Approximately 70 delegates from the Diocese of Patagonia listened to the presentation given by Fr. Cagliani, who said that “to embrace Christ behind bars is to discover the merciful gesture of knowing that we love each other as brothers.”

“You begin to discover the face of Christ in those faces, where you don't look at the crime but only go to find the love and mercy that come from God,” he said. “You find in those visits, in that human contact, in that closeness, in that presence, in that sharing, a God who loves you.”

The priest said that he experiences the love of God when he encounters each particular brother or sisters who is serving a sentence in prison.

“Often hated, cursed by so many brothers, including Christians, and they don't realize that Jesus is there in that place.”

Bishop Pedro Maria Laxague of Viedma, a member of the Bishops' Prison Ministry Commission, said that “God challenges us to take responsibility for our brothers.”
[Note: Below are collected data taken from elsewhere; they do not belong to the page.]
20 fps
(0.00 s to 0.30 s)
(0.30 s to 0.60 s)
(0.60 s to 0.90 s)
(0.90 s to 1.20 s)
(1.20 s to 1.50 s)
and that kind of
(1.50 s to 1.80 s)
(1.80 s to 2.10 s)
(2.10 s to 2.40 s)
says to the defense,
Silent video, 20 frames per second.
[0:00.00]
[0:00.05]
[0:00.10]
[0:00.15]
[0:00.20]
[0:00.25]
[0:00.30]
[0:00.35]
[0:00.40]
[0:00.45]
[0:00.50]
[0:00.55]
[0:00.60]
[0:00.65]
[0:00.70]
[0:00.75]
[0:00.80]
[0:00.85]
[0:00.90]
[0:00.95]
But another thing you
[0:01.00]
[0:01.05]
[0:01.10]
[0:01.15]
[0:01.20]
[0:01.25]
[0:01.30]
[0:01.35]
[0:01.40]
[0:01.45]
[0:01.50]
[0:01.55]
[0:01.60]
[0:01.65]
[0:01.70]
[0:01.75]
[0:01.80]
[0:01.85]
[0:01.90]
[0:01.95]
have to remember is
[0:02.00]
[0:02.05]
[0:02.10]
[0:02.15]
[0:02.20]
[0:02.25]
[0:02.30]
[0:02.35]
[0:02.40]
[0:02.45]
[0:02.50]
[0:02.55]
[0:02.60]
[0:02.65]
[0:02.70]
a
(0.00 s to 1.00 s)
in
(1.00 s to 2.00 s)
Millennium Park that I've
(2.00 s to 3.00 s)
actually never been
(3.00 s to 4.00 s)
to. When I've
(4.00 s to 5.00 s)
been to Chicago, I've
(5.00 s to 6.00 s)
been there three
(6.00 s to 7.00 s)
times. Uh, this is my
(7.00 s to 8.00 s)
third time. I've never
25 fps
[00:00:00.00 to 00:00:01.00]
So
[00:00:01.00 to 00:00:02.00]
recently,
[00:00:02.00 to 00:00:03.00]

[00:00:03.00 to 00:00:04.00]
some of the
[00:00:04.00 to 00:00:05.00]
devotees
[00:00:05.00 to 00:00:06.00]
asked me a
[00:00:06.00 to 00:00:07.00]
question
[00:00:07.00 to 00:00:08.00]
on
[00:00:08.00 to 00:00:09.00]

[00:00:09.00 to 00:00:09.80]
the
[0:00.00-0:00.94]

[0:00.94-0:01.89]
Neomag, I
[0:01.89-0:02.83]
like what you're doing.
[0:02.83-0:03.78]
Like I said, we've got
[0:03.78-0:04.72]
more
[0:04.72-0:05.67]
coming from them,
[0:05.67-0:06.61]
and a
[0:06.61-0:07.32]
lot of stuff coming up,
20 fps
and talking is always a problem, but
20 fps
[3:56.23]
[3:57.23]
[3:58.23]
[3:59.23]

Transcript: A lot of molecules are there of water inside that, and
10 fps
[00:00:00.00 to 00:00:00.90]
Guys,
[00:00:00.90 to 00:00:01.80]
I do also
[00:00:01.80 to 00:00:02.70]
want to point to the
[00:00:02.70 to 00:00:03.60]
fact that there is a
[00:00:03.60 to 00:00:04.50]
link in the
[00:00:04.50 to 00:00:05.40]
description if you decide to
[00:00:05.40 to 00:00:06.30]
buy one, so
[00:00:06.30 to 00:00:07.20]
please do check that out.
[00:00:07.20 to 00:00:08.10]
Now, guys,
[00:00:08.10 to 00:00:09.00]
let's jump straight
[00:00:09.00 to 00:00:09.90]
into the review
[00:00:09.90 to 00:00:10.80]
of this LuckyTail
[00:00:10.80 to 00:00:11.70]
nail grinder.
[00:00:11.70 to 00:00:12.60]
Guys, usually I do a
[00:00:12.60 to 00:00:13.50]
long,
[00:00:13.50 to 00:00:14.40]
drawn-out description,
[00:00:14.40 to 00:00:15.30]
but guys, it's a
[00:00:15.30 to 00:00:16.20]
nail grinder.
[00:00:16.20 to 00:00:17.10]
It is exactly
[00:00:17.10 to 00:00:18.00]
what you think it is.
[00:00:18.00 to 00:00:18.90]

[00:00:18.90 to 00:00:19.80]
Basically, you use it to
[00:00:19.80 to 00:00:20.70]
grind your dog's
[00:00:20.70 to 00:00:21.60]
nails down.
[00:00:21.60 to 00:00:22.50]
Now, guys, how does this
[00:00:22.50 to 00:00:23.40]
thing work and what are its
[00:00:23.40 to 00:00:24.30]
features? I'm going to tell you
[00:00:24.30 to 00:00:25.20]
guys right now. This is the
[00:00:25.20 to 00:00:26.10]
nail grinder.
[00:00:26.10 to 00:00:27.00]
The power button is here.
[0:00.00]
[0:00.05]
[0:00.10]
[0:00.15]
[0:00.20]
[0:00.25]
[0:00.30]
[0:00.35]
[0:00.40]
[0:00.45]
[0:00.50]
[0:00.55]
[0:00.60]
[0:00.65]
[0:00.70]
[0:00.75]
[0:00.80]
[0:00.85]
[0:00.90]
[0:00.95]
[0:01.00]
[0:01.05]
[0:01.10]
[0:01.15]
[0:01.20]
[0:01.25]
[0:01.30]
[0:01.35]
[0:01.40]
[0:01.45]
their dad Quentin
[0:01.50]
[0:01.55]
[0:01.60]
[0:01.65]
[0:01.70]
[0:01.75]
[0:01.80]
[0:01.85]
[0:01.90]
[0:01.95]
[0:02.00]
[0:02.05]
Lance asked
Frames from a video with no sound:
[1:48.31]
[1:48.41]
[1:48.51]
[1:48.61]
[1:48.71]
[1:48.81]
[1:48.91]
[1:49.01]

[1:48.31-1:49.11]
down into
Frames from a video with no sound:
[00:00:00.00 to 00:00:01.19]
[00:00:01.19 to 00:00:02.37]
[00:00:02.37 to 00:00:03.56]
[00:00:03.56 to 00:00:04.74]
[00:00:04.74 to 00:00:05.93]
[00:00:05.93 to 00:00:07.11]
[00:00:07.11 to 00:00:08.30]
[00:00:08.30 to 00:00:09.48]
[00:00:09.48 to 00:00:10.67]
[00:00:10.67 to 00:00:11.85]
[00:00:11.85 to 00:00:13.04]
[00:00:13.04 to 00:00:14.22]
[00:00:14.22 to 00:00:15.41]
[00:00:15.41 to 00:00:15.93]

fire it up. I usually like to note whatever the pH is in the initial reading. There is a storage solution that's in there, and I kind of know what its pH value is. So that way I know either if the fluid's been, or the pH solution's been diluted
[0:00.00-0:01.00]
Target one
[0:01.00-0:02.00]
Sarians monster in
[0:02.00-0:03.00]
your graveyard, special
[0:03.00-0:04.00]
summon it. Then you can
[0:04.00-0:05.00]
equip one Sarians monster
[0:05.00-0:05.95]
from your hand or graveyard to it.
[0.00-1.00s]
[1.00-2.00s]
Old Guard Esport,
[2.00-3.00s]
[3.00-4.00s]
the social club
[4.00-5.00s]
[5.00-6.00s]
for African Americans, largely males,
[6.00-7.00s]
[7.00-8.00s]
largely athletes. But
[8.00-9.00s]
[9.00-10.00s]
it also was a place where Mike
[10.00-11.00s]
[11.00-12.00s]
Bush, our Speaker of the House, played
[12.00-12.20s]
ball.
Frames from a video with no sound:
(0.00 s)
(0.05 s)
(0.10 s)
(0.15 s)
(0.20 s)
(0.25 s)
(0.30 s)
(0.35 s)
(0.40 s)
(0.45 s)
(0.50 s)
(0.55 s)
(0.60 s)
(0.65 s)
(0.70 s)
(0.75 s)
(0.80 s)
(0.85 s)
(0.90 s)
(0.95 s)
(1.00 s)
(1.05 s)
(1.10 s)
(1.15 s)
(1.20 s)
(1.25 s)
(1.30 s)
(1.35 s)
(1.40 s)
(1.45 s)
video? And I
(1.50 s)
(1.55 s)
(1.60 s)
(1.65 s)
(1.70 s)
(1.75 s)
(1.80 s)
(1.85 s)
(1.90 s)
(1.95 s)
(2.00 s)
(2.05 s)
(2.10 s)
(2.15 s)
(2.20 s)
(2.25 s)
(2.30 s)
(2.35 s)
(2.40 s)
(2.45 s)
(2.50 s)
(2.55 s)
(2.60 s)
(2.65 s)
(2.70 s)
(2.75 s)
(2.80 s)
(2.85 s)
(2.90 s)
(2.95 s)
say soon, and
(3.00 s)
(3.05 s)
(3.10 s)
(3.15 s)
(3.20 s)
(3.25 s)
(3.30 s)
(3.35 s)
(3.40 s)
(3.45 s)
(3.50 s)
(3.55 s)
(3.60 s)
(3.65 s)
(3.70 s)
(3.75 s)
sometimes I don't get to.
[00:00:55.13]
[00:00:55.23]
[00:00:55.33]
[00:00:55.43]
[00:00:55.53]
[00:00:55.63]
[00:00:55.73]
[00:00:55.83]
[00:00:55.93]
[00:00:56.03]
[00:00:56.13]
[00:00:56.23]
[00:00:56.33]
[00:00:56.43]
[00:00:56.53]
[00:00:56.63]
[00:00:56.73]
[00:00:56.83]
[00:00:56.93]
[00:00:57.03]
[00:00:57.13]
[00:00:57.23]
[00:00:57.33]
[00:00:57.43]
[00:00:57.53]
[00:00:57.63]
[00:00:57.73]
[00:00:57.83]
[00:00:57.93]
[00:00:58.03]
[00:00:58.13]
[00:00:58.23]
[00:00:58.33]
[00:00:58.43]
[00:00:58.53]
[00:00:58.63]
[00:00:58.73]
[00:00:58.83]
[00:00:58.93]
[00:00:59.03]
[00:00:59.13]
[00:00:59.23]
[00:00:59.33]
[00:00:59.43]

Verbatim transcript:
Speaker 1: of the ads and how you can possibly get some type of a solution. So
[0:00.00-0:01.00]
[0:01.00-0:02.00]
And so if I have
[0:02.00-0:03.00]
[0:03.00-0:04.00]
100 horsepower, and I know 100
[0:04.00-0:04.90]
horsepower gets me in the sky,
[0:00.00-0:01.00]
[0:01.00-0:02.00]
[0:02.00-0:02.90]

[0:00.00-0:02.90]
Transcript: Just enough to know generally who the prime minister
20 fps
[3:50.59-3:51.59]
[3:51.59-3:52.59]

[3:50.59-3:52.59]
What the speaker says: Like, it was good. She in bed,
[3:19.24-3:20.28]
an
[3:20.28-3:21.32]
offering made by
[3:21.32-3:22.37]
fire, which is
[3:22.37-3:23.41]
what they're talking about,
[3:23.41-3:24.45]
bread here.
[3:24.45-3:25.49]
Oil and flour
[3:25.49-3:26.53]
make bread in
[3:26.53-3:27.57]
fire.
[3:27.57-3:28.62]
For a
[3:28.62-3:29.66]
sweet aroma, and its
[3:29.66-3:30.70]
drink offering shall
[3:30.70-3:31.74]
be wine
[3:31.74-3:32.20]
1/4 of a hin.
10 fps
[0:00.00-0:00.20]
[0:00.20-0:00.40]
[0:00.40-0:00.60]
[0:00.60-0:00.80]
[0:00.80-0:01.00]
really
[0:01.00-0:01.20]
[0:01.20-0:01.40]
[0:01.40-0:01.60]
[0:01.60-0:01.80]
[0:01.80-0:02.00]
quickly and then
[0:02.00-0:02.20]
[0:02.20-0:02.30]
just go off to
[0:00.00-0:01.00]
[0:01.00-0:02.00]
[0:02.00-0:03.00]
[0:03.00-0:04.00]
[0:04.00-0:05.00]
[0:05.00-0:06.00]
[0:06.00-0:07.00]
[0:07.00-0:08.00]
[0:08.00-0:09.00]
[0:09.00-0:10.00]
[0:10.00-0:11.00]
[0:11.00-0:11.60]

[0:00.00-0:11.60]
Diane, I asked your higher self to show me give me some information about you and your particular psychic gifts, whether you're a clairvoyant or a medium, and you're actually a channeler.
“He invites all of us to shepherd our brothers, the way he did,” the bishop said.

Bishop Laxague also noted that “prison ministry challenges us to be a Church closer to the people.”

He suggested that “the world of the prison” reveals underlying problems in society.

“Many things are going wrong in the neighborhoods, in the cities, in the towns,” he said, “and that is where all of us who are baptized live, where we carry out our service.”